誰に向かって書いてる?――『願わくは、鳩のごとくに』(1)

これは山田太一が、『夕暮れの時間に』で取り上げていた。「さすが大人の物語」という題で、文庫解説を収録してある。
 
それにいわく。

「軽く見せて複雑で、いわないことはちゃんとあり、ユーモアを忘れず、人生の深淵も時にはギラリと布石され、艶だって少しだけれどあり、重い歴史も哀愁もあり、私は読みながら何度も『うまい』『まいった』と内心だが声をあげて楽しんだ。」
 
これだけ称賛されれば、読まずにはいられない。
 
著者の杉田成道は、テレビドラマ「北の国から」を、22年間に渡って演出してきた人である。その人が57歳のとき、27歳の女性と結婚した。そして3人の子を得た。これはその成り行きを描いた、「私の物語」なのである。
 
山田太一の終わりは、こうなっている。

「……ちょっとやそっとでは底が知れない人のめったにない『私小説』なのであった。面白かった。深かった。」
 
山田太一にしては珍しい、手放しの絶賛である。そこで読んでみる。
 
最初は、57歳男と27七歳女の結婚披露宴である。男は、最初の結婚で女房と死に別れ、再婚、女は初婚である。

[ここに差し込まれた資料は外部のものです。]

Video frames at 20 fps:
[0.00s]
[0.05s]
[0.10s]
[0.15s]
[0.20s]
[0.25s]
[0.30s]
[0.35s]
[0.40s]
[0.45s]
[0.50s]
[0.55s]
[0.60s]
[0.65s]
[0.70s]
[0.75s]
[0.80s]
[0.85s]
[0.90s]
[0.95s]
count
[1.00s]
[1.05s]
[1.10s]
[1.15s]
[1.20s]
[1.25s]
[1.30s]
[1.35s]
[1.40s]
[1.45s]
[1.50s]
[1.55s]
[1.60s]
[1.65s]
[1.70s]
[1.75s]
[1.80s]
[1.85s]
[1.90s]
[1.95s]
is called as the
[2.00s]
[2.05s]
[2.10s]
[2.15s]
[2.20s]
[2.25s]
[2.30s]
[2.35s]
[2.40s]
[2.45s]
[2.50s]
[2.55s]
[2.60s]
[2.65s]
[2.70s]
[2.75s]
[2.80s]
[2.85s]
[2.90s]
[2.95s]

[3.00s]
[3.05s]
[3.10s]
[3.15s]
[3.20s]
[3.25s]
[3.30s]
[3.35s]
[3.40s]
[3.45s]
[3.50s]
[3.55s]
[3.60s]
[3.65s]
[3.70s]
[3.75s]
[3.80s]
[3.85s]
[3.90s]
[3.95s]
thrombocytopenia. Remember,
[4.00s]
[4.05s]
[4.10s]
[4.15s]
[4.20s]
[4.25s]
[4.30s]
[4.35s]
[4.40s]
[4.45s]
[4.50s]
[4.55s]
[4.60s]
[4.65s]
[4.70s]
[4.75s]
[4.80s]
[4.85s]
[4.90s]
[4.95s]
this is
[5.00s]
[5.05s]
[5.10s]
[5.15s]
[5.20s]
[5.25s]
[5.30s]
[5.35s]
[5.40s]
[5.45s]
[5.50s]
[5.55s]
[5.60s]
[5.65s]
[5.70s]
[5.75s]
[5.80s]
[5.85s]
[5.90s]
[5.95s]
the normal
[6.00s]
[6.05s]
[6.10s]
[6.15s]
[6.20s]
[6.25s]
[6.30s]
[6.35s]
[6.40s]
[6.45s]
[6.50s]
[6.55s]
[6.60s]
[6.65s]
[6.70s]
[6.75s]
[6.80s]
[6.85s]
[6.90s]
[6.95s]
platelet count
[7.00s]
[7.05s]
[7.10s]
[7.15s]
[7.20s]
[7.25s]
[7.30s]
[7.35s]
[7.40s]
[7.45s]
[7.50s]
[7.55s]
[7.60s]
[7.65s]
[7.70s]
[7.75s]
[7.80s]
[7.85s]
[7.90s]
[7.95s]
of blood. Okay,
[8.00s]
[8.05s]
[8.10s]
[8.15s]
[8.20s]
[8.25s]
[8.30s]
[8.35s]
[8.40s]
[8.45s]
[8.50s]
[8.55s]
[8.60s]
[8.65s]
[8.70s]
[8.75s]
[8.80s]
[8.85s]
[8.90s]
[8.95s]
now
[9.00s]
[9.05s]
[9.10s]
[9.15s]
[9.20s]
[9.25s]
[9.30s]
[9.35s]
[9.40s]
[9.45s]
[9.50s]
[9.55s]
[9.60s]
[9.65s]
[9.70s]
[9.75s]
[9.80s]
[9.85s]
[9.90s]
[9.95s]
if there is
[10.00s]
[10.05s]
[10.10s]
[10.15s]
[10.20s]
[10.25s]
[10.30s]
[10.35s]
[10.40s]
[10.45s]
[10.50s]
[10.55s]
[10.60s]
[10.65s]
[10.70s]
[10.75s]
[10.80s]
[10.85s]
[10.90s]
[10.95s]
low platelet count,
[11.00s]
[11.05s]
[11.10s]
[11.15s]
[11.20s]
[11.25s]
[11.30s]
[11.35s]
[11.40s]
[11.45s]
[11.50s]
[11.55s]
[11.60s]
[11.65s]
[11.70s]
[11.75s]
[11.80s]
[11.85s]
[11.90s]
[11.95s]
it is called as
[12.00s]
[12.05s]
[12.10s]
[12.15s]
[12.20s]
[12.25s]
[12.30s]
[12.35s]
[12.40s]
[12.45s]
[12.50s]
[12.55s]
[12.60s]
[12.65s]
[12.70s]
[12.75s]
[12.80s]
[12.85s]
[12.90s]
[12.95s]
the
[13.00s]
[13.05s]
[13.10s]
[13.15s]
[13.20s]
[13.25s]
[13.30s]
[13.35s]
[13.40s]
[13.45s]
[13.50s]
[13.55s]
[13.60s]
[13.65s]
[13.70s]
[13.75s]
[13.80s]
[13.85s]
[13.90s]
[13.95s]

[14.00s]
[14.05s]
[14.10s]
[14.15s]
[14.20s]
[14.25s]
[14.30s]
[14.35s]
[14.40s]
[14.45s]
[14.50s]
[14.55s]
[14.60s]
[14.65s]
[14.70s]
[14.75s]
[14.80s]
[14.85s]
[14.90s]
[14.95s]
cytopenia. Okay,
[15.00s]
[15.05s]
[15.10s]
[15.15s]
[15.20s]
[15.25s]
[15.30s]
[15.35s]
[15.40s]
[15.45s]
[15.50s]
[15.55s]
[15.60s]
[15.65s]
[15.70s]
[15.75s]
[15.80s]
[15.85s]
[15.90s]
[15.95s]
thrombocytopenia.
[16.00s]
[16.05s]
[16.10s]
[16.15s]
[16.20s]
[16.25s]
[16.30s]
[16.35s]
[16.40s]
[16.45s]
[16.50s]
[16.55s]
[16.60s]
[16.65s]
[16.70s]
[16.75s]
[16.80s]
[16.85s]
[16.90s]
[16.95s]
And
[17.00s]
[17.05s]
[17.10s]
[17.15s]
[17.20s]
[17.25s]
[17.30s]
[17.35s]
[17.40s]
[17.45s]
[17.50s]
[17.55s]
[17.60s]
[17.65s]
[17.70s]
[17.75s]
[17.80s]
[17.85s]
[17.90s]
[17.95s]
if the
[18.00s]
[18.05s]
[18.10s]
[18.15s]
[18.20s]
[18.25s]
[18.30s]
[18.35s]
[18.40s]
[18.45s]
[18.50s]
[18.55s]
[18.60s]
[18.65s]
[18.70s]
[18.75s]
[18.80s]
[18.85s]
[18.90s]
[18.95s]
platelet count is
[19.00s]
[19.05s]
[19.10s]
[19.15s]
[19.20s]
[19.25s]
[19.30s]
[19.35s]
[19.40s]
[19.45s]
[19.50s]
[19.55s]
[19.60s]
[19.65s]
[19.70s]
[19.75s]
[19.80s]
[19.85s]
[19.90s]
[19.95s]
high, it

「なにせ、五十七歳なのである。定年間際なのである。……新郎側の出席者はほとんどが六十歳を優に超えていた。
 対して新婦側は、新婦が銀行員から一念発起して、浪人、そして女子医科大へと入り直したことで、二十七歳ながら目下、大学二年生、友人たちは二十歳そこそこということになる。新郎側の出席者のほとんどがなにやらいわくありげな、複雑な笑い顔を交わしていたのに対し、芸能人に初めて会って屈託なく笑う新婦の友人たちは、さながら老人ホームに慰問に来た女子大生グループと言えた。」
 
文章は自在、これで最後まで行く。
 
演出の場面はさすがに面白い。この人はしつこくしつこく、何度もやるようだ。

「……やる、やる、やる。何度もやる。
……俳優には、全体状況を把握してもらわなければならない。把握した上で、セリフを咀嚼し、何度も何度もやることで身体に言葉と意識をすりこむ。そして、本番の日にはすべて忘れてもらう。……
それでも、意識の下に残るものがある。それが、少しずつ滲み出て、余白が生まれる。この余白が演技だ。そう信じている。」

『北の国から』を長年にわたって演出した人は、核心を持っている。そうでなければ倉本聰と、長年のコンビを組めるわけがない。

でも僕は、『北の国から』を一度も、通して見たことはない。